I am trying to solve this problem.
Let $f:[0,1] \to \mathbb{R}$ be a continuous function. For $t \in [0,1]$, define a line segment $S(t;f)$ by $$ S(t;f) := \{((1-\alpha)t + \alpha f(t), \alpha) \mid 0\le \alpha \le 1\}. $$ Let $\bar{S}(f) := \bigcup_{t\in[0,1]} S(t;f)$. Show that $\bar{S}(f)$ is Lebesgue measurable.
A set $A$ is defined to be Lebesgue measurable if $m_*(A) = m^*(A)$, where $$ m^*(A) = \inf \{\sum_{i=1}^\infty |I_i| \mid A \subset \bigcup_{i=1}^\infty I_i \} \qquad \text{(exterior measure)}\\ m_*(A) = |I| - m^*(I\setminus A) \qquad \text{(interior measure)}. $$ In the definition of $m^*(A)$, $I_i \subset \mathbb{R}^N$ is an interval, and in the definition of $m_*(A)$, $I\supset A$ is an interval.
I figured that if $f$ is monotone, then $\bar{S}(f)$ is a trapezoid, so that it is measurable (though I haven't figured how to prove it rigorously). But, if $f$ is not monotone, such as $f(x)=(x-0.5)^2$, then the shape of $\bar{S}(f)$ is strange, so I am guessing the geometric approach wouldn't work.
Could you give me any suggestion where to start from?
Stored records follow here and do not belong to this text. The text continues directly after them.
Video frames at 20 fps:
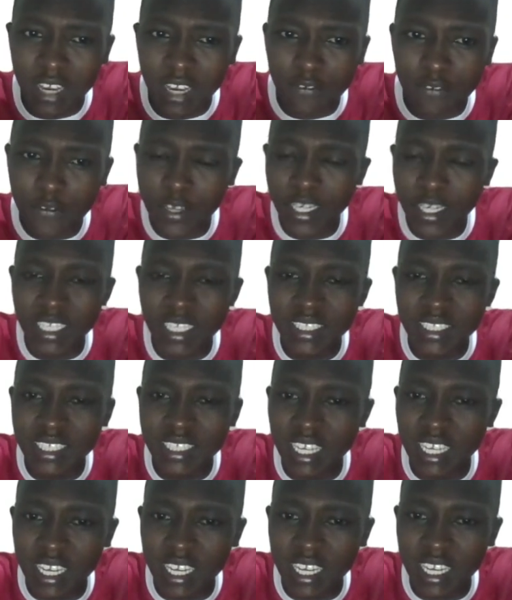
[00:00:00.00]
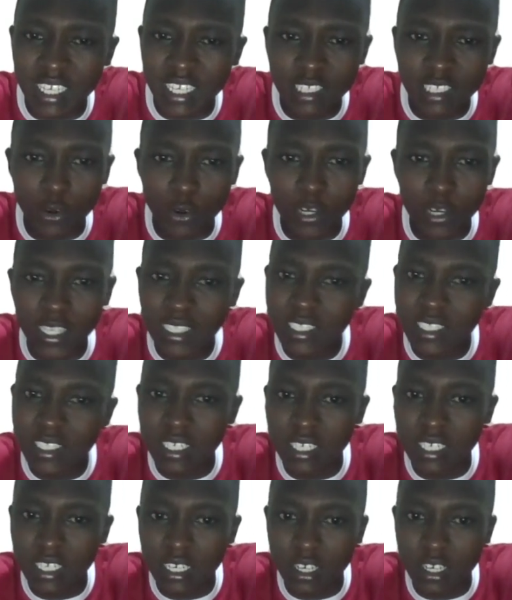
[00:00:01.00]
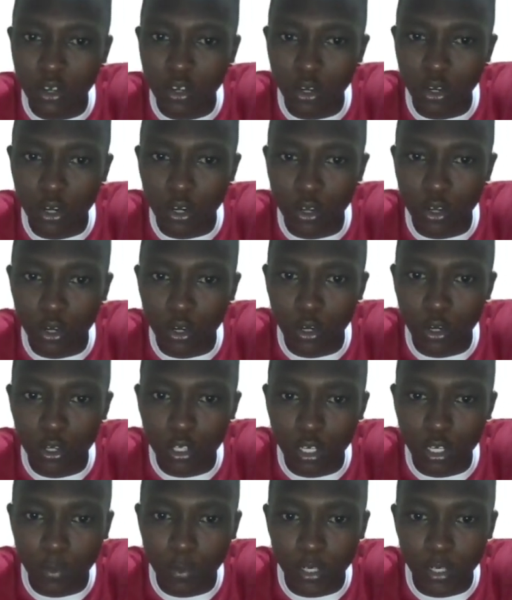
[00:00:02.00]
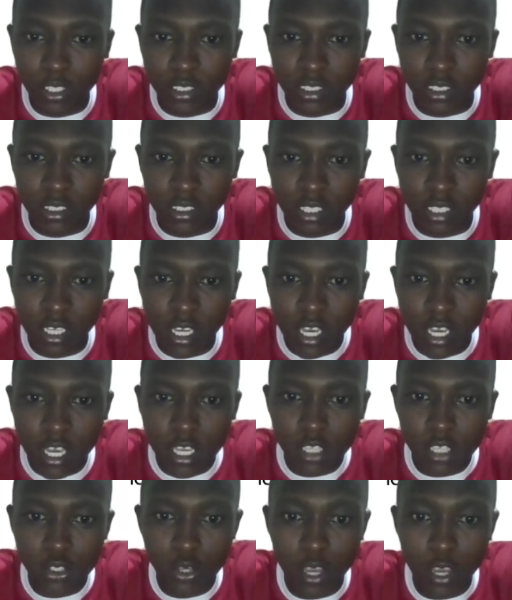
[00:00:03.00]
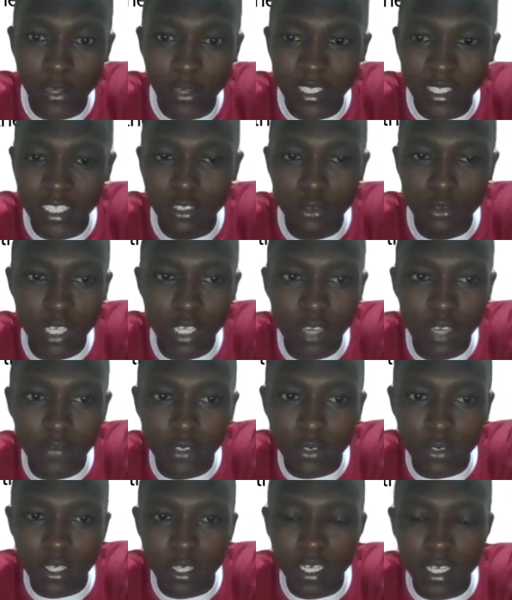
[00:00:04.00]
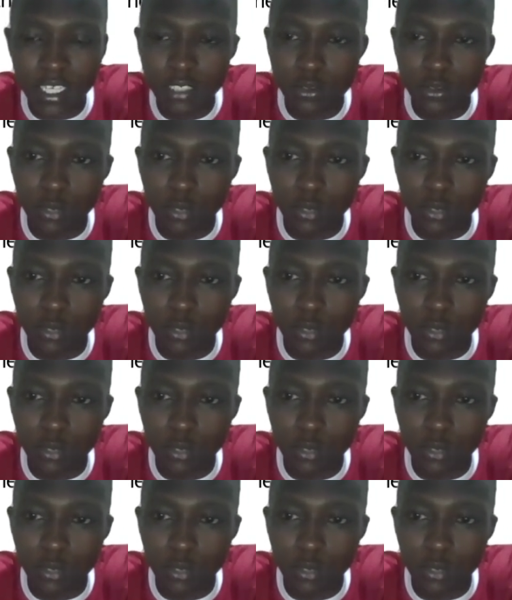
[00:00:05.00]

various interconnected colonial policies. So I want us to dive into the next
The mapping $\mathbb{R}^2\ni(t, \alpha)\mapsto ((1-\alpha)t+\alpha f(t), \alpha)\in \mathbb{R}^2$ is continuous and $\bar{S}(f)$ is the image of the compact set $[0,1]\times [0,1]$ under this mapping. Hence $\bar{S}(f)$ is compact, in particular measurable.